L’uomo che aveva parlato si sistemò il farsetto, allontanandosi un poco dagli operai che stavano proseguendo con la loro opera di distruzione. Si avvicinò al religioso e sorrise con fare amichevole, nel tentativo di rasserenarlo: “Come è scritto qui” e indicò la pesante borsa che portava a tracolla, da cui spuntavano alcune pergamene: “Le spoglie mortali di tutti loro verranno riseppellite in terra consacrata, seppur in forma anonima. Nessuno vuole privar loro della possibilità di accedere al Paradiso, ma solo di fare danno con la loro memoria qui in terra”.
Queste parole smossero l’uomo alto, che fino ad allora era rimasto silente, limitandosi di tanto in tanto a scuotere la testa quando vedeva distruggere delle opere d’arte così belle. Lui era là in veste di fine studioso, affinché redigesse una relazione segreta di quanto era stato posto in essere, da consegnare direttamente al sovrano d’Aragona. Questo ufficio lo aveva costretto ad assistere a numerosi scempi umani e artistici in ogni angolo dell’isola, ma con quella notte il suo fardello gli sarebbe stato tolto dalle spalle. Corrugò le labbra in un sorriso amaro: “Immagino che il nostro buon rey, che Nostro Signore lo abbia in gloria, abbia calcolato tutto per evitare ulteriori disgrazie a questa terra travagliata. Eppure…”.
“Eppure, cosa?” lo incalzò il primo uomo, inarcando le sopracciglia.
“Qui stiamo cancellando la storia, senyor. Almeno quattro secoli di vicende umane, se non di più. Mi domando se sia giusto arrogarci un tale diritto”.

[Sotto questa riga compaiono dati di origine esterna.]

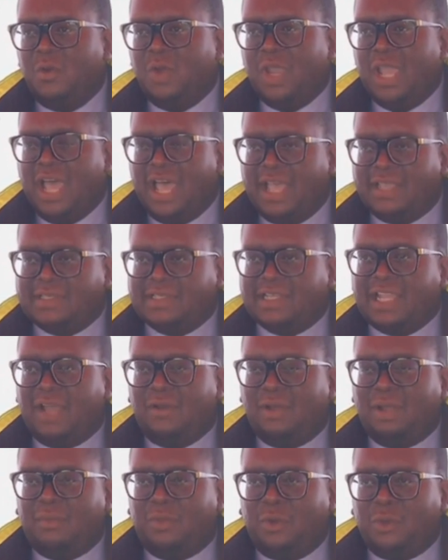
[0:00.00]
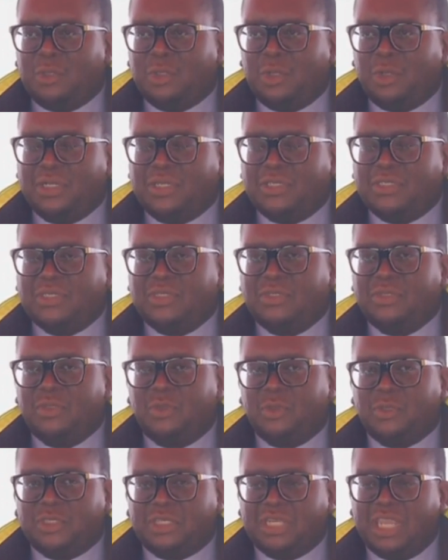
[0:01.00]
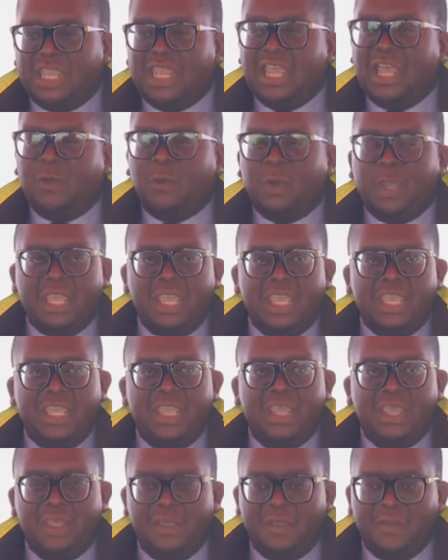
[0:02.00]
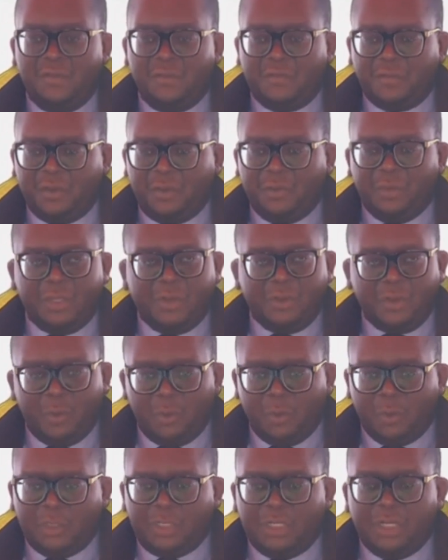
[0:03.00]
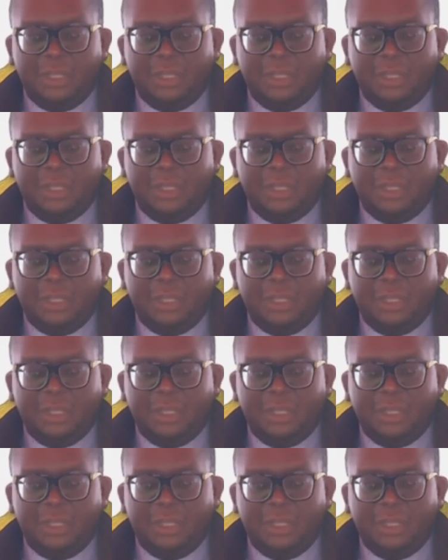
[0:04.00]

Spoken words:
we ask our motorists to stay away from the road.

Era un’affermazione pericolosa, ben più grave di quella espressa in precedenza da padre Johannes, che infatti si ritrasse dall’uomo alto, come se questi potesse trasferirgli una qualche malattia. La malattia dei traditori. Nonostante tutto, l’altro uomo non si scompose troppo, limitandosi a stringersi nelle spalle: “Comprendo quanto dite, senyor de Gerp. Non siete il solo ad apprezzare l’arte e la storia. Dirò di più, c’è un certo fascino in quella dei nostri sudditi sardi, ed è un gran peccato la volontà di cancellarla” poi fissò i suoi occhi in quelli del suo interlocutore: “Eppure voi avete visto gli effetti che può causare alla corona. Voi c’eravate, appena pochi mesi fa, a Macumere. Voi avete visto le insegne dell’Alagon con l’albero deradicato. Voi avete sentito il grido di battaglia dei ribelli”.
A queste parole l’uomo alto chinò il capo, terminando quanto l’altro aveva iniziato: “Arborea… Arborea…”
“Esattamente!” confermò l’altro: “Non sono bastati settant’anni di guerra, la grande battaglia di Seddori e perfino due atti giuridici con valore legale a sedare i loro animi fieri”.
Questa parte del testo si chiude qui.